▶ _EXERCISE REQUIREMENTS_
Please output every entry below exactly as written, leaving out any pictures.

▶ _EXERCISE DATA_
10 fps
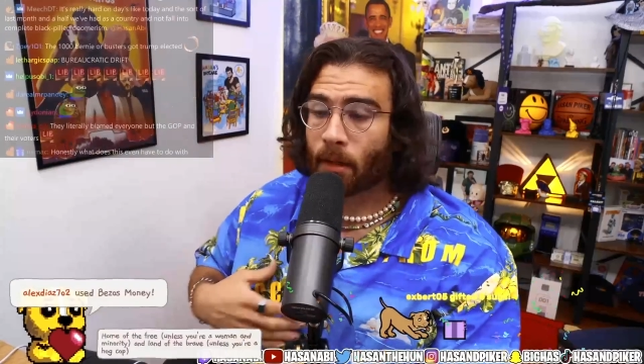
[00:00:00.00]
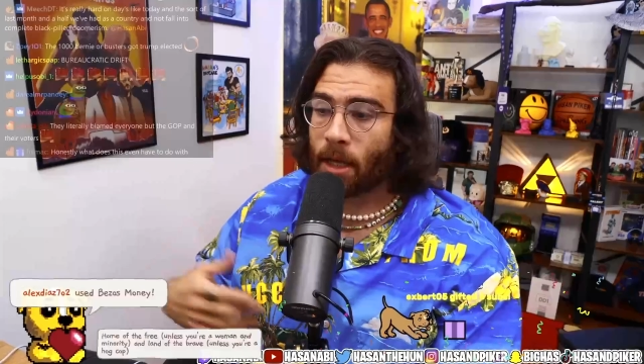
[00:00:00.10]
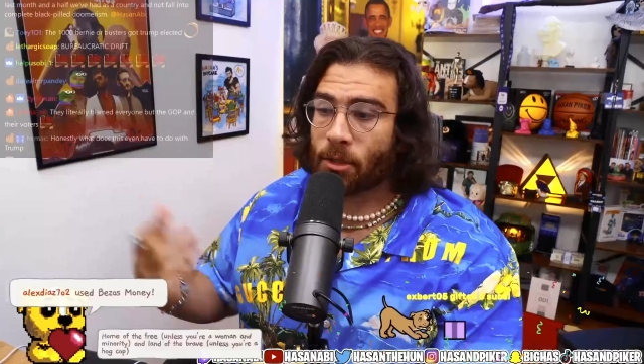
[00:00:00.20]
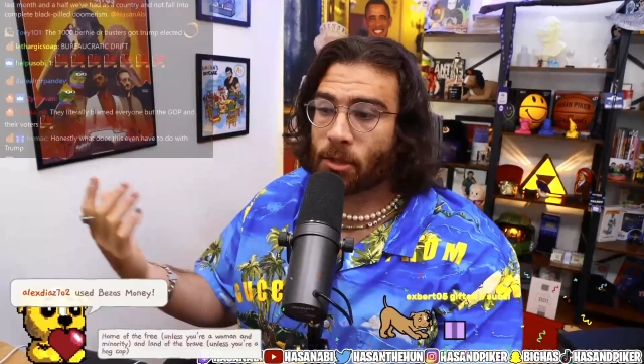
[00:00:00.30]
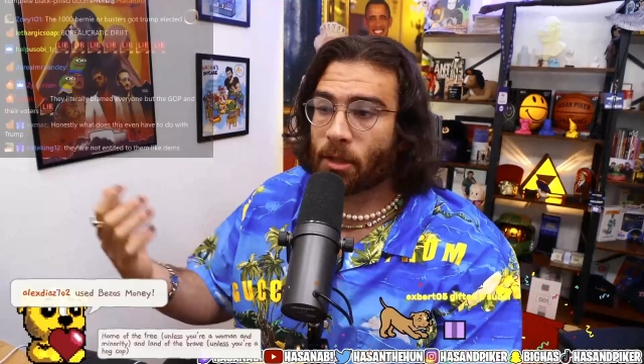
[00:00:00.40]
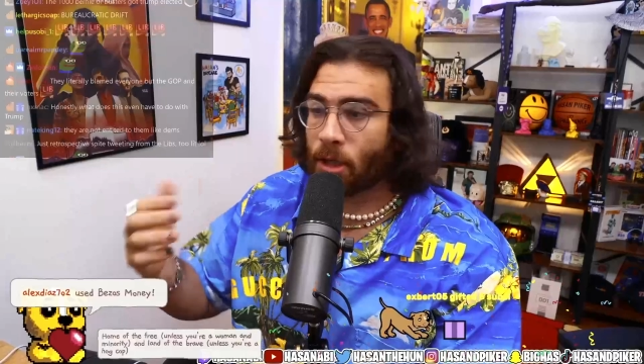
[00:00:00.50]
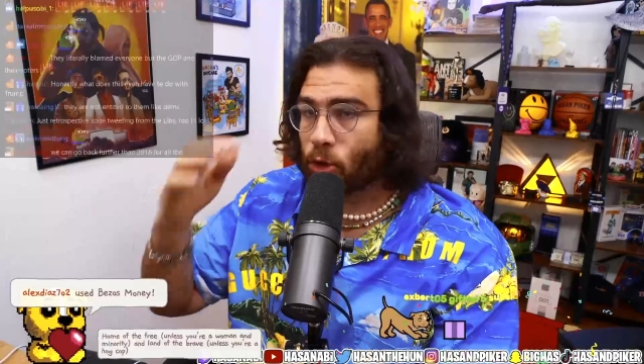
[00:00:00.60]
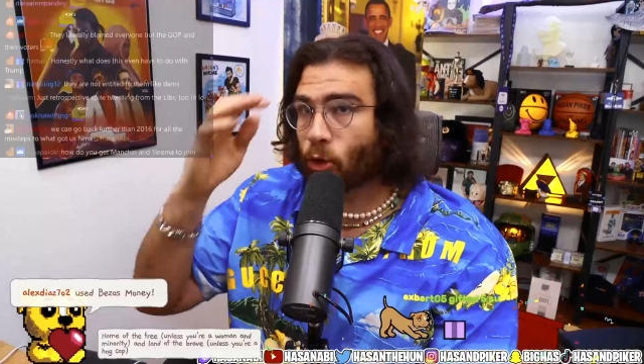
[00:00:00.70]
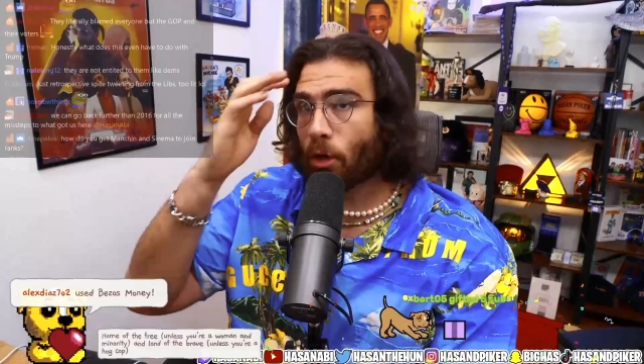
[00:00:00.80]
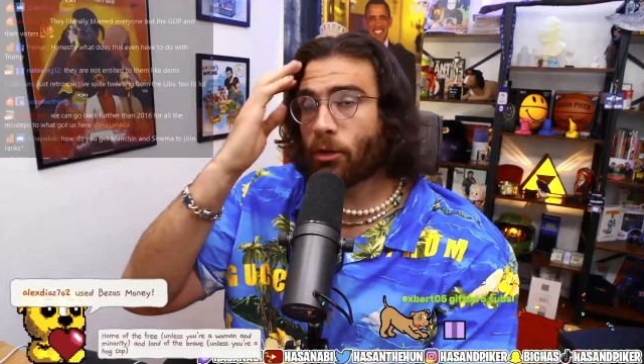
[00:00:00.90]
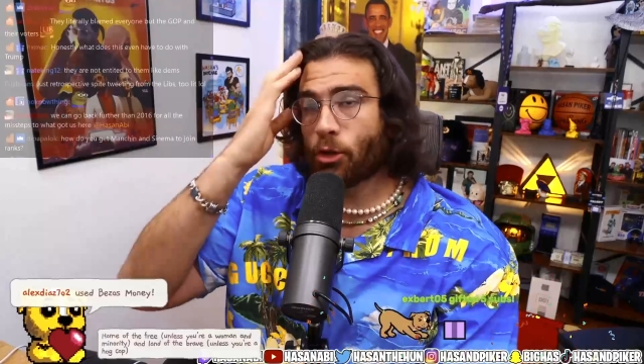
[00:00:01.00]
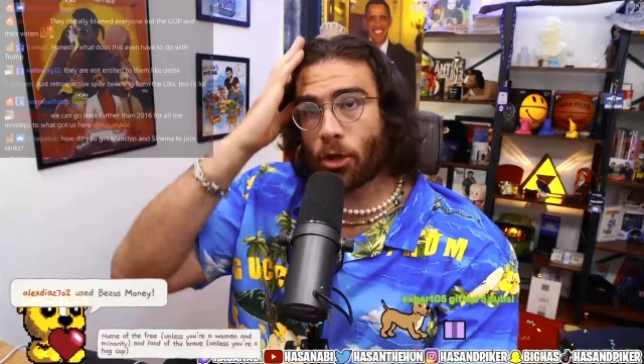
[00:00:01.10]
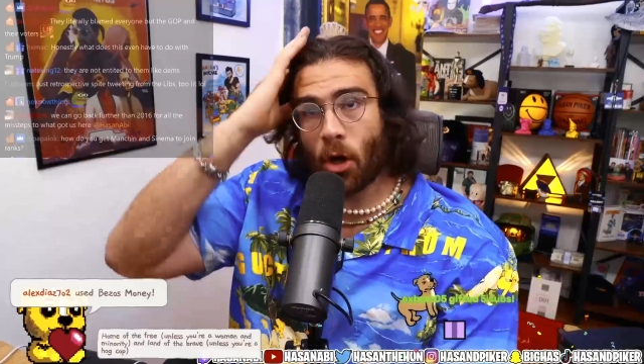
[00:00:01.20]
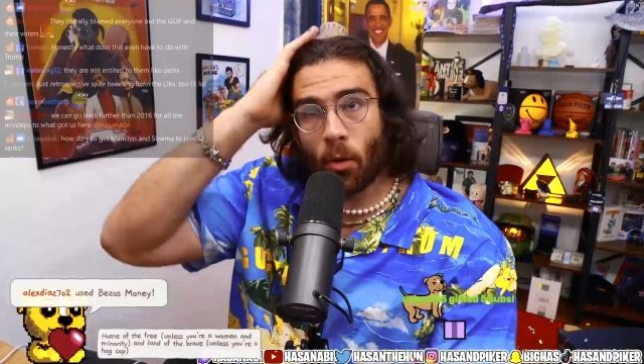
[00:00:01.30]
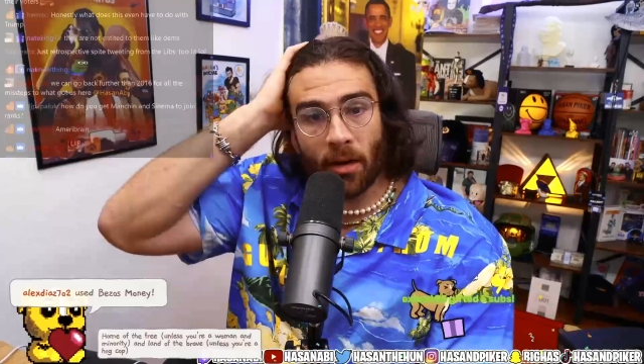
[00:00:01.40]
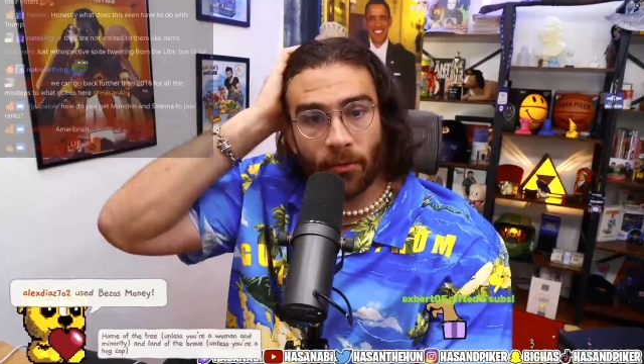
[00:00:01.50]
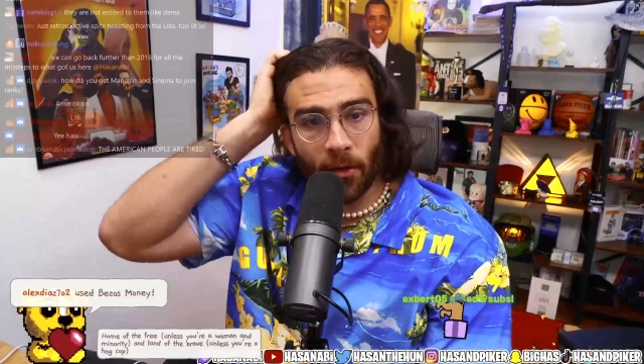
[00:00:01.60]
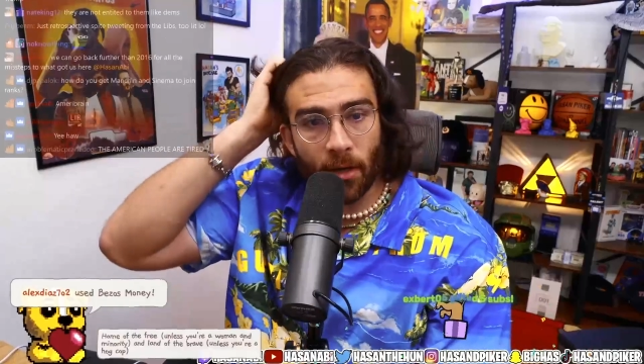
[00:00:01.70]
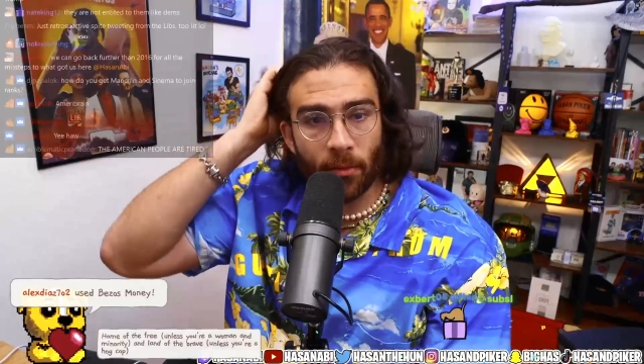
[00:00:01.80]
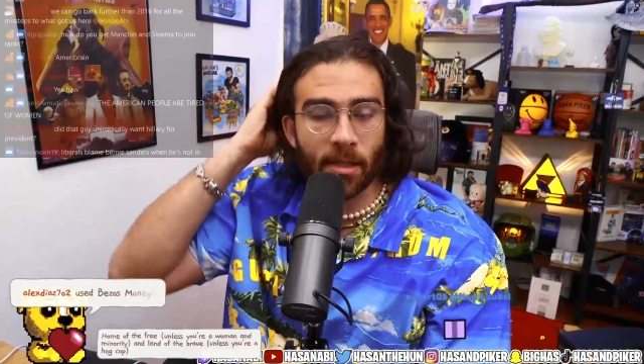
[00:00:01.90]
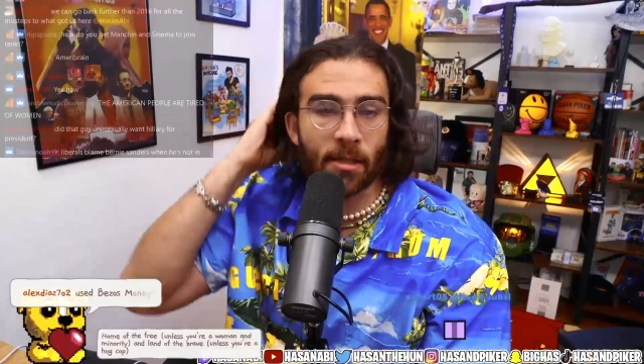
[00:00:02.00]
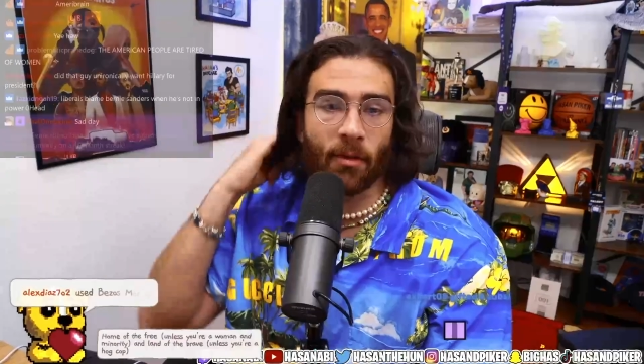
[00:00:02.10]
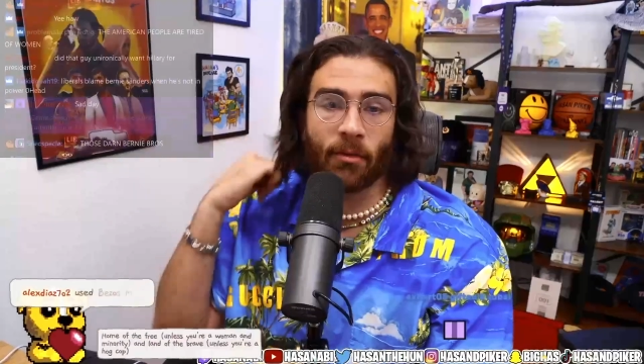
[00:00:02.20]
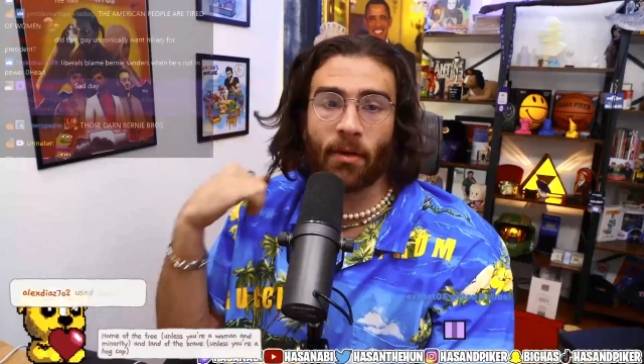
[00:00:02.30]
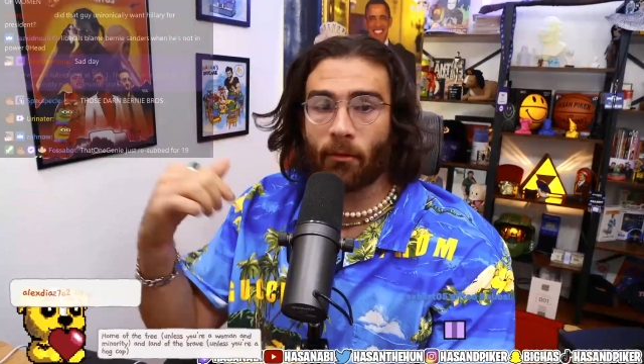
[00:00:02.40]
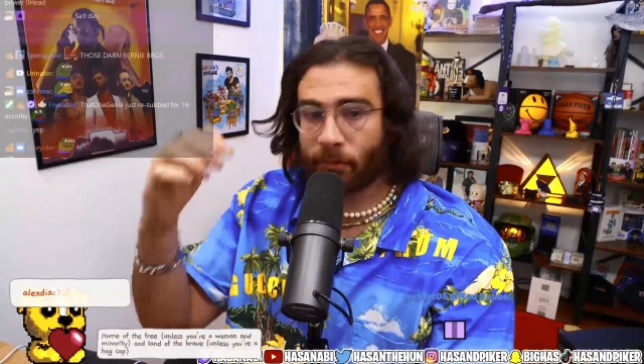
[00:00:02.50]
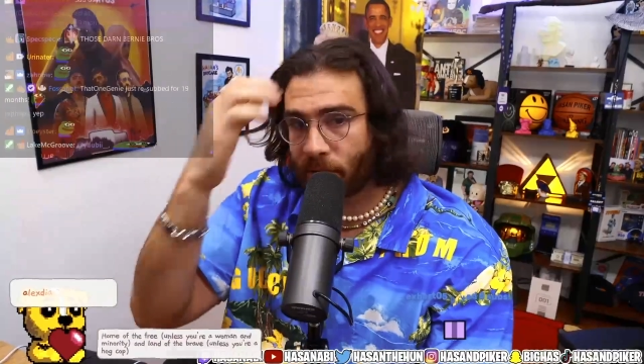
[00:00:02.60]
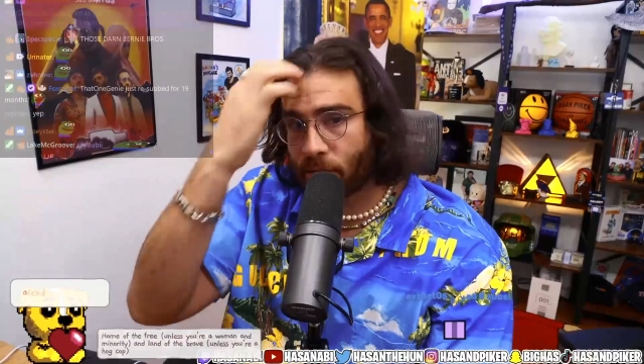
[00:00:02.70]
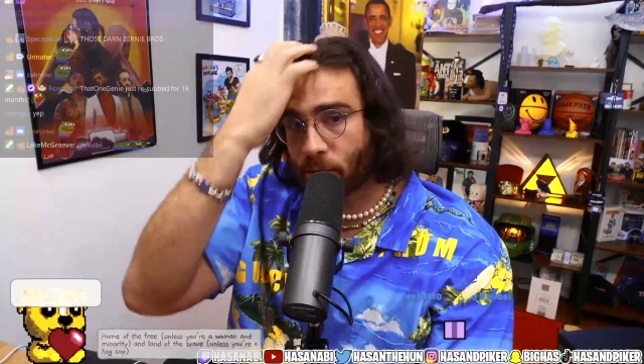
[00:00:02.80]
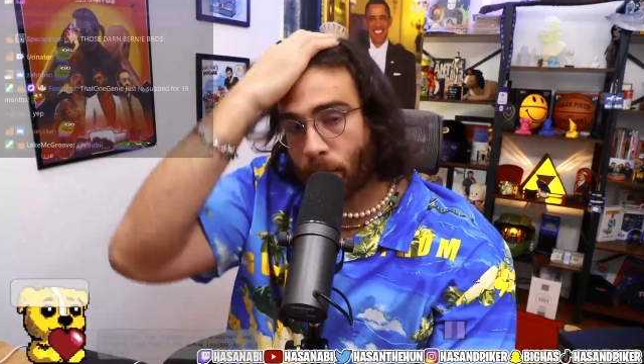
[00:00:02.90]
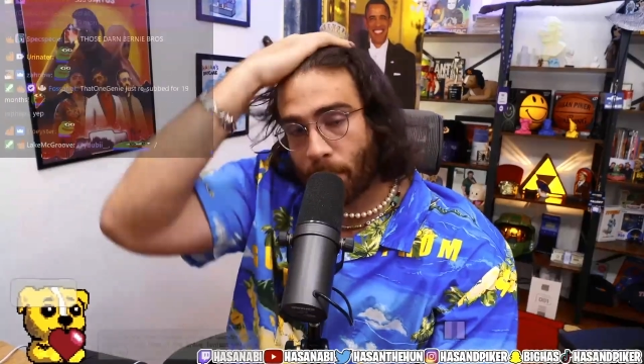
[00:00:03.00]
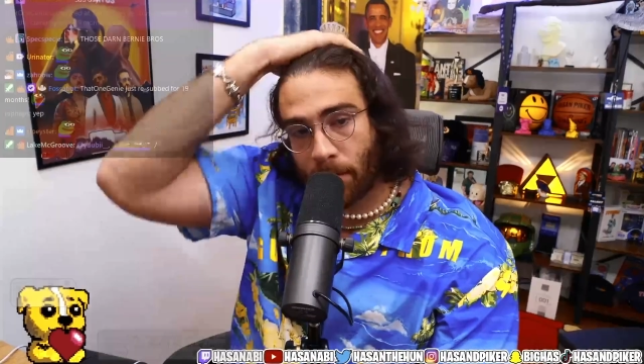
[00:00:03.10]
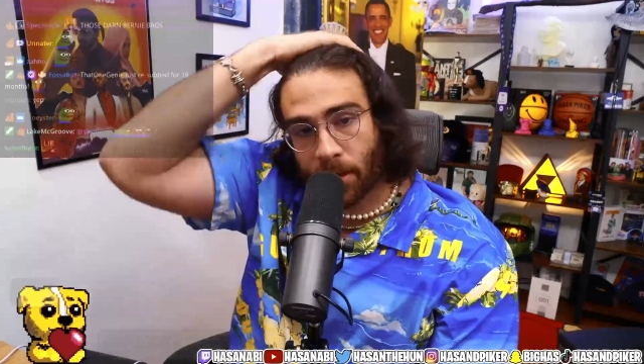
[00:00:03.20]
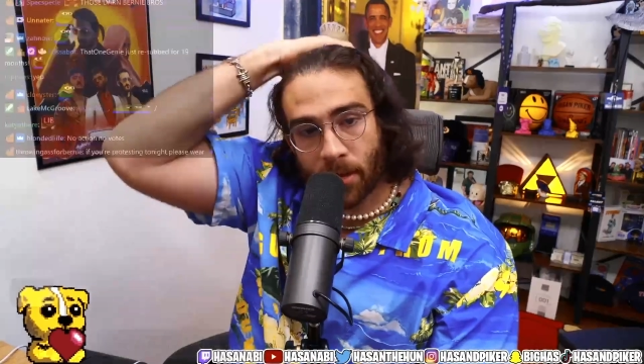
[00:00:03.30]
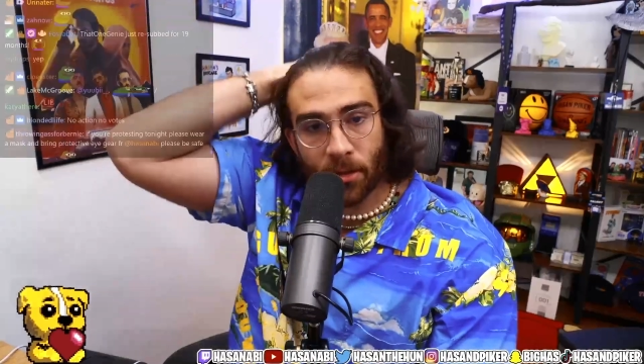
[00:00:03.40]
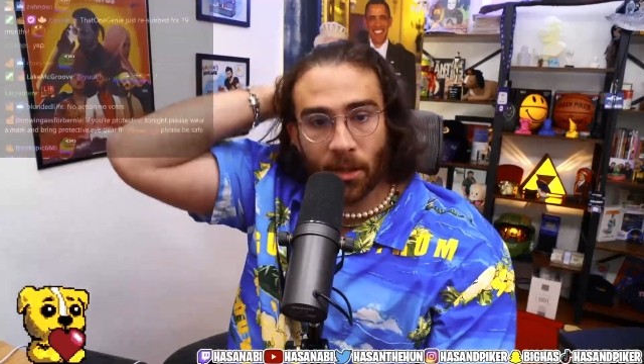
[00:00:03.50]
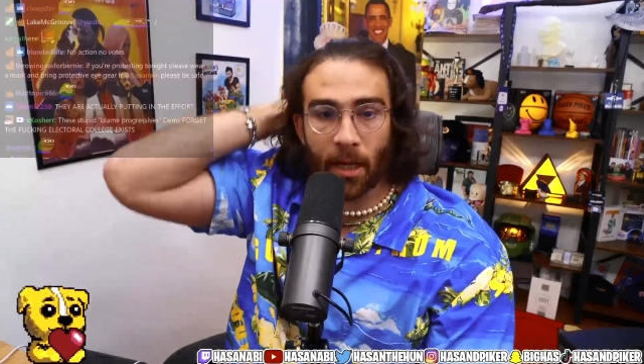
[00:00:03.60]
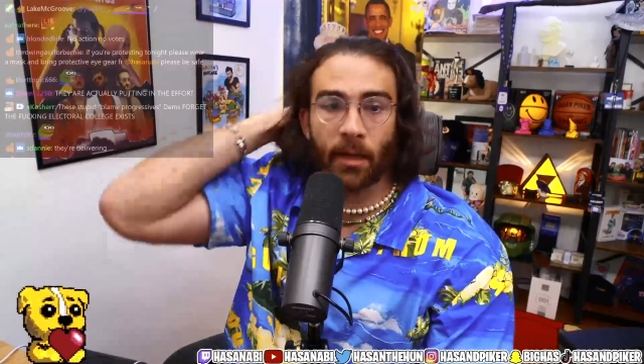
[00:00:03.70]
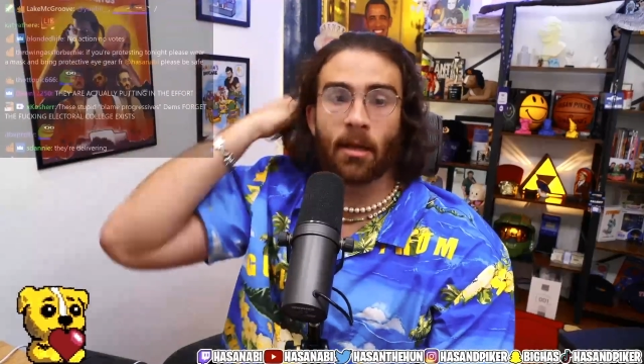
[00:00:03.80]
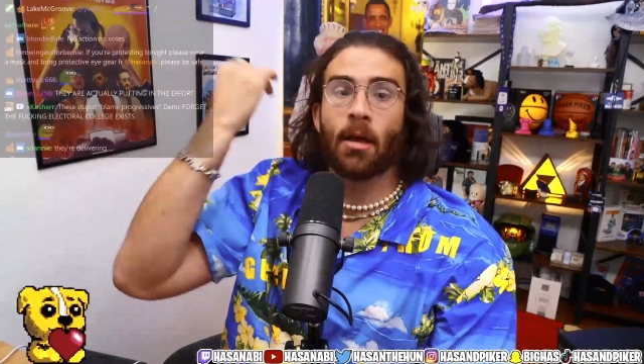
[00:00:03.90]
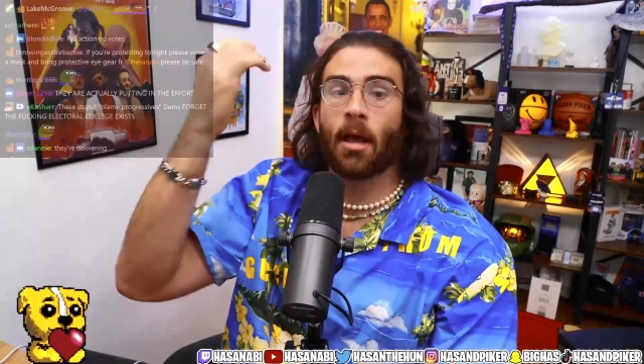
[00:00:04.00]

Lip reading: and just enjoy the show and fundraise off of how vicious Republicans are getting.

▶ _ANSWER TO THE EXERCISE_
10 fps
[00:00:00.00]
[00:00:00.10]
[00:00:00.20]
[00:00:00.30]
[00:00:00.40]
[00:00:00.50]
[00:00:00.60]
[00:00:00.70]
[00:00:00.80]
[00:00:00.90]
[00:00:01.00]
[00:00:01.10]
[00:00:01.20]
[00:00:01.30]
[00:00:01.40]
[00:00:01.50]
[00:00:01.60]
[00:00:01.70]
[00:00:01.80]
[00:00:01.90]
[00:00:02.00]
[00:00:02.10]
[00:00:02.20]
[00:00:02.30]
[00:00:02.40]
[00:00:02.50]
[00:00:02.60]
[00:00:02.70]
[00:00:02.80]
[00:00:02.90]
[00:00:03.00]
[00:00:03.10]
[00:00:03.20]
[00:00:03.30]
[00:00:03.40]
[00:00:03.50]
[00:00:03.60]
[00:00:03.70]
[00:00:03.80]
[00:00:03.90]
[00:00:04.00]

Lip reading: and just enjoy the show and fundraise off of how vicious Republicans are getting.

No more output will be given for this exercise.